Beyond that, Southwest could launch trans-Atlantic service in a few years as its fleet of new Boeing 737 MAX jets, the first of which recently entered service, grows eventually to 200. With 175 seats (or more) and a range of 4,000 miles, it could fly from the East Coast to London, Paris or virtually any destination in northwestern Europe, and do so at costs 30% percent or more below the conventional carriers’ operating costs even while charging lower average fare prices.

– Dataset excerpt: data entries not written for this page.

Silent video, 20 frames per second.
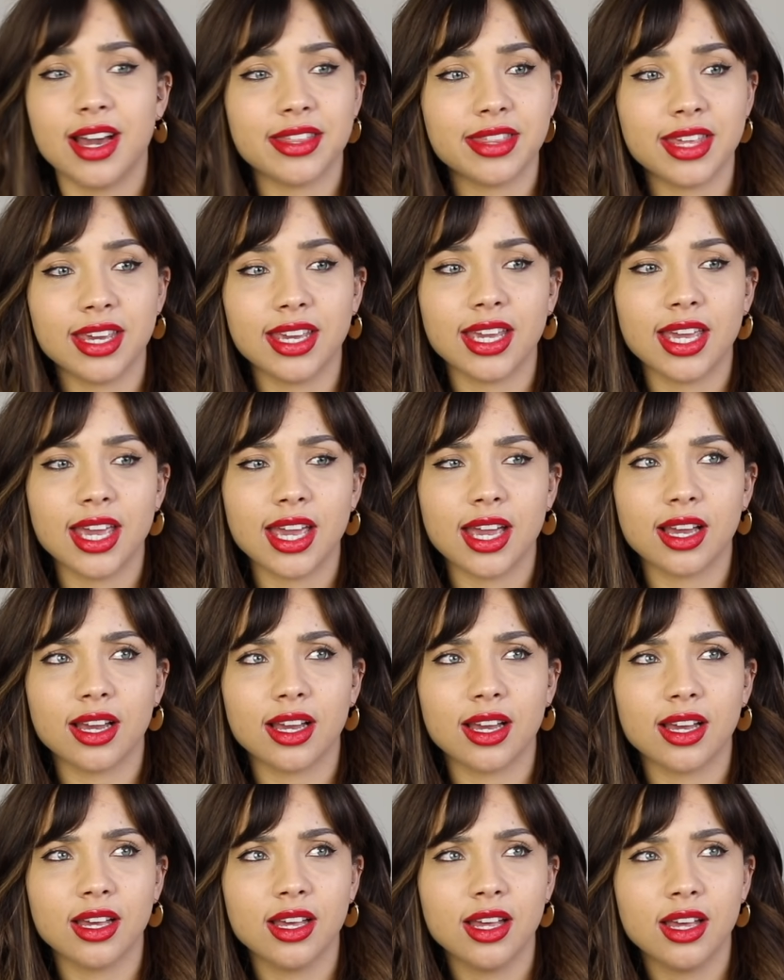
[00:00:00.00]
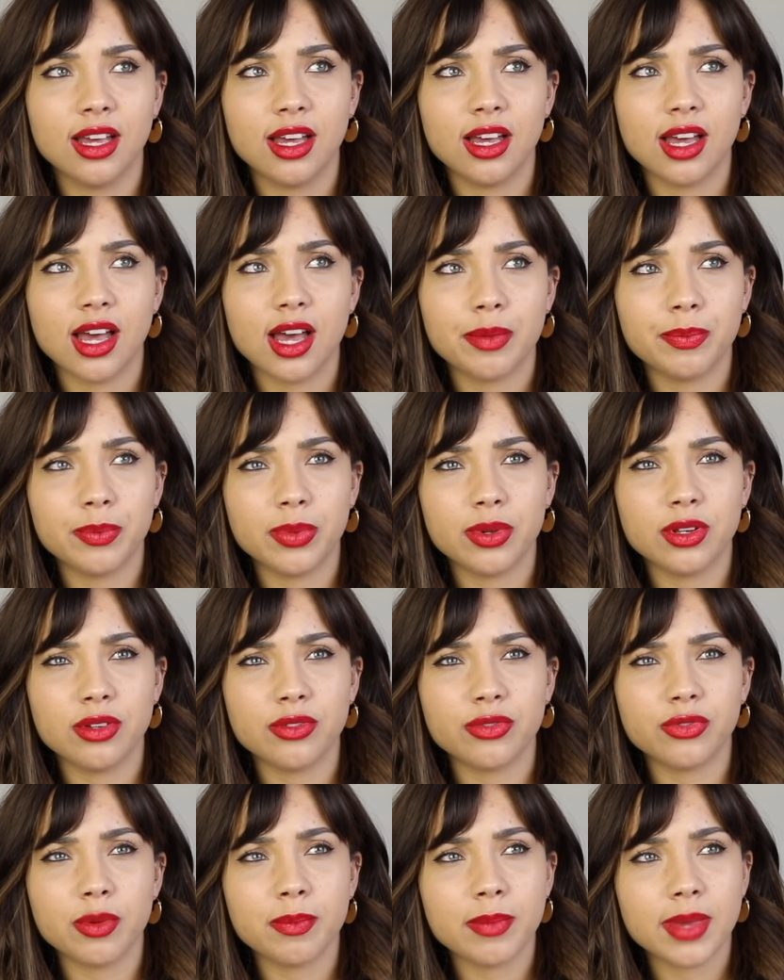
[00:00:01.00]
I think it
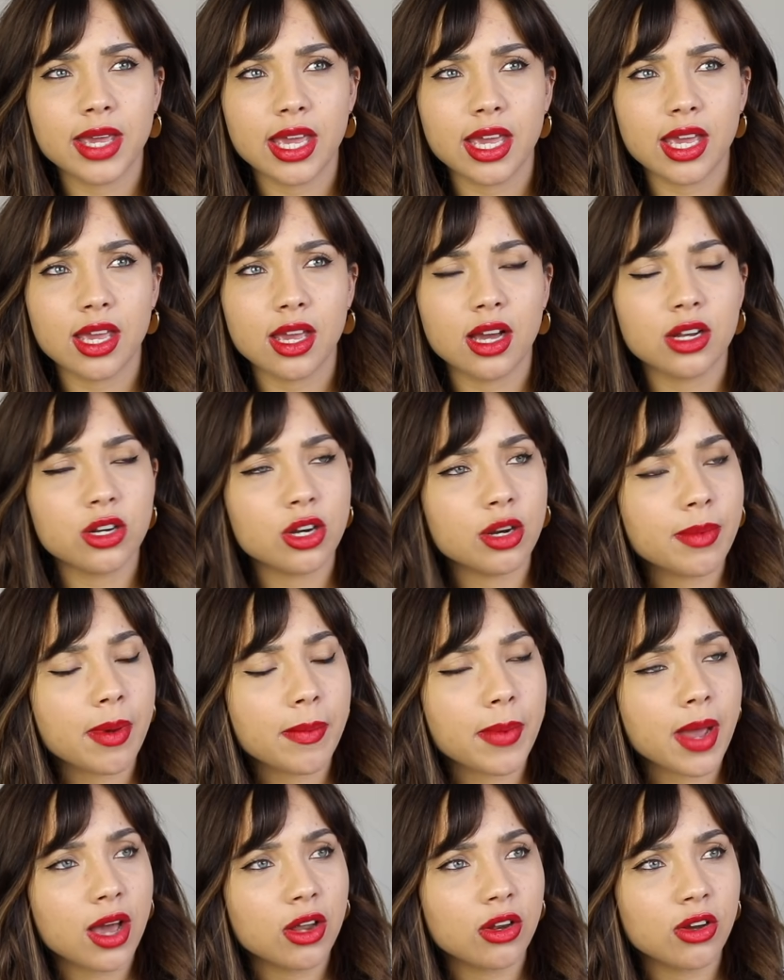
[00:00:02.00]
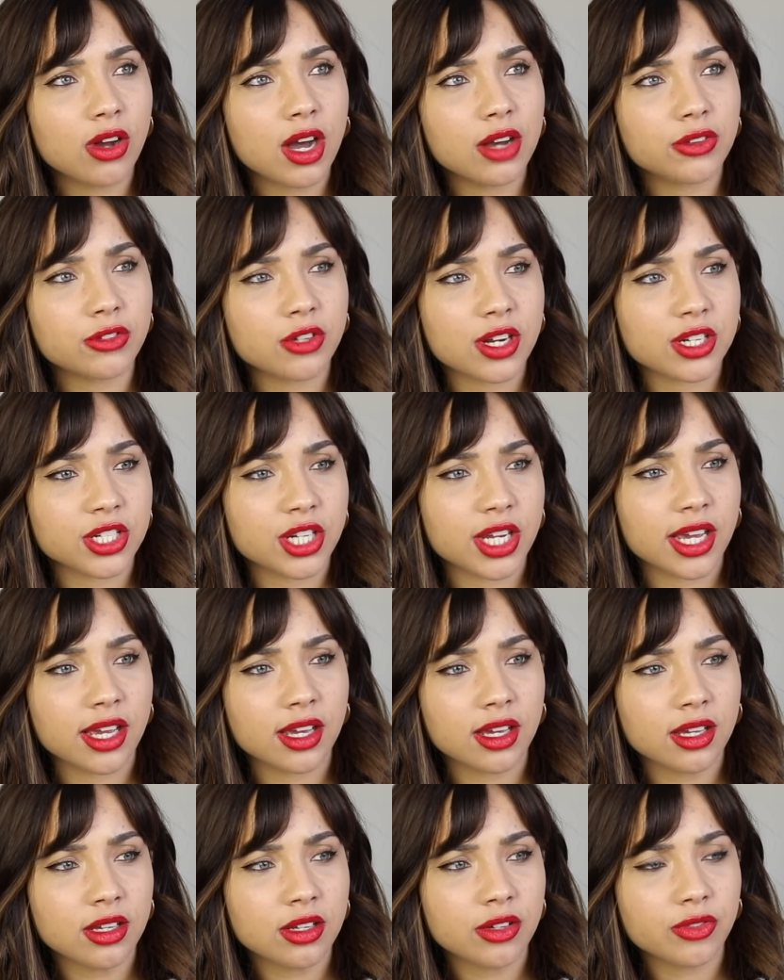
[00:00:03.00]
happened for me, I don't remember how long after
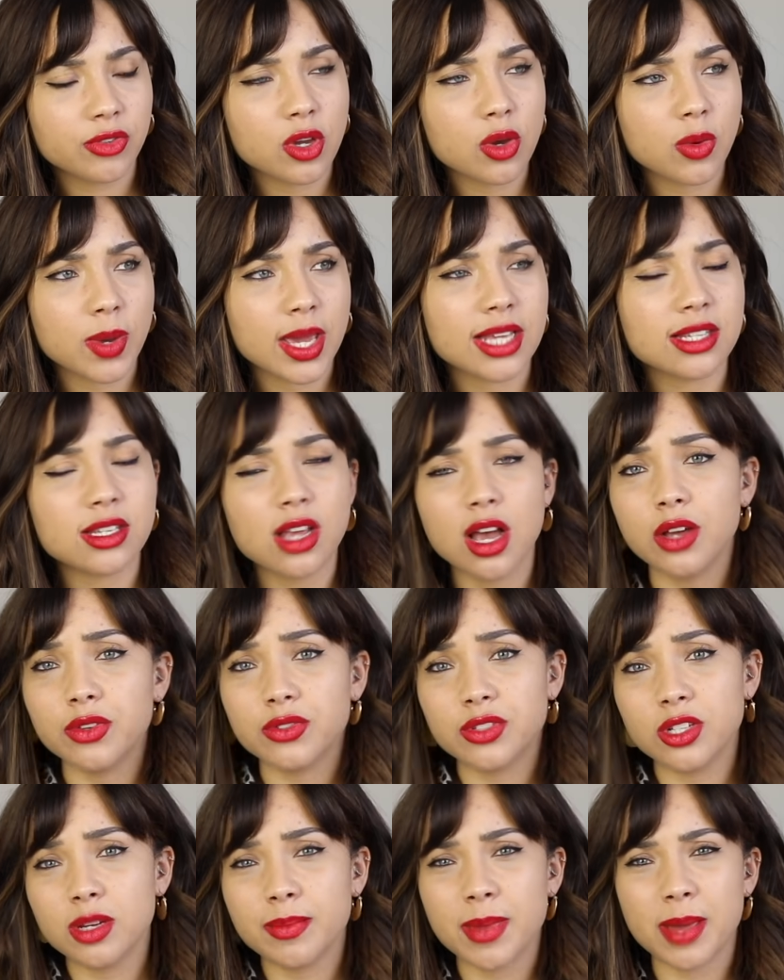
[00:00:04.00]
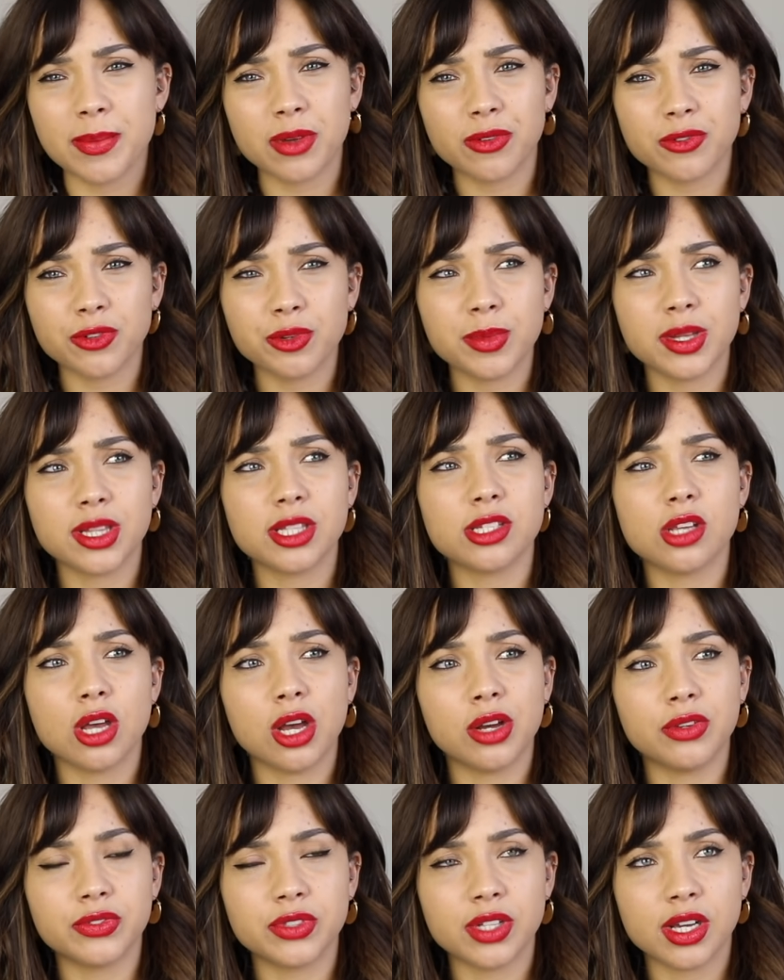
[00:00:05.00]
actually, a few weeks after, maybe a few months
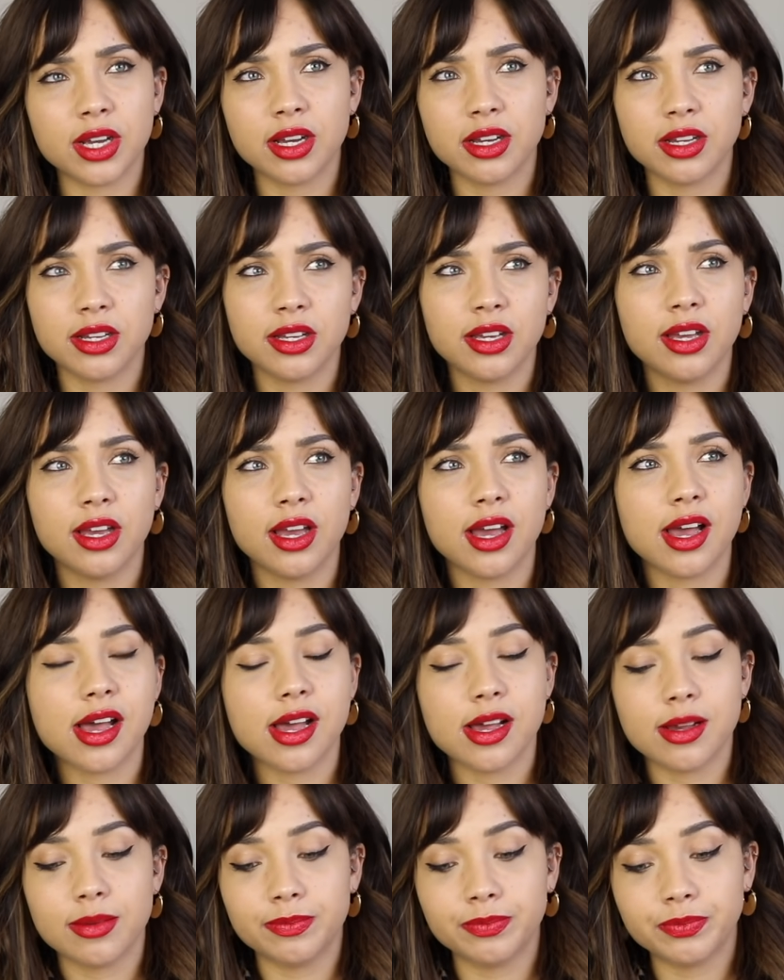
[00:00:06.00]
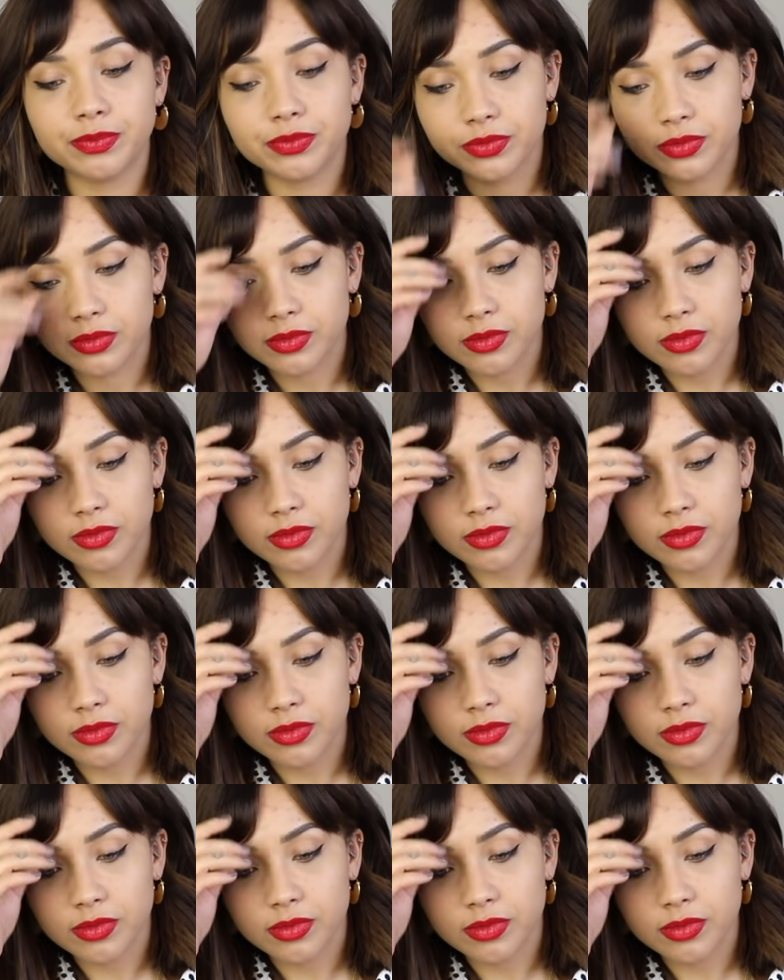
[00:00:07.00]
after, um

That won’t happen soon, but JetBlue, a hybrid low-cost carrier that has become a serious competitor in the U.S. domestic market could soon find itself competing with both conventional U.S. and European carriers via a link up with a European discounter. Norwegian’s CEO, Bjorn Kjos, openly has been courting JetBlue to be his carrier’s U.S. domestic partner. And given Norwegian’s new partnership with EasyJet, which provides U.S. travelers aboard Norwegians’ New York-London flights easy connections to the rest of Europe o, there’s growing speculation that the formation of a three-way JetBlue-Norwegian-EasyJet partnership could do enormous harm to the conventional airlines’ profit models while generating considerable bargain travel opportunities for travelers.

So yes, while you may well have not heard of Norwegian before reading this, if you are now, or plan in the future to become a trans-Atlantic traveler, you now can understand why it was named Airline of the Year for 2017.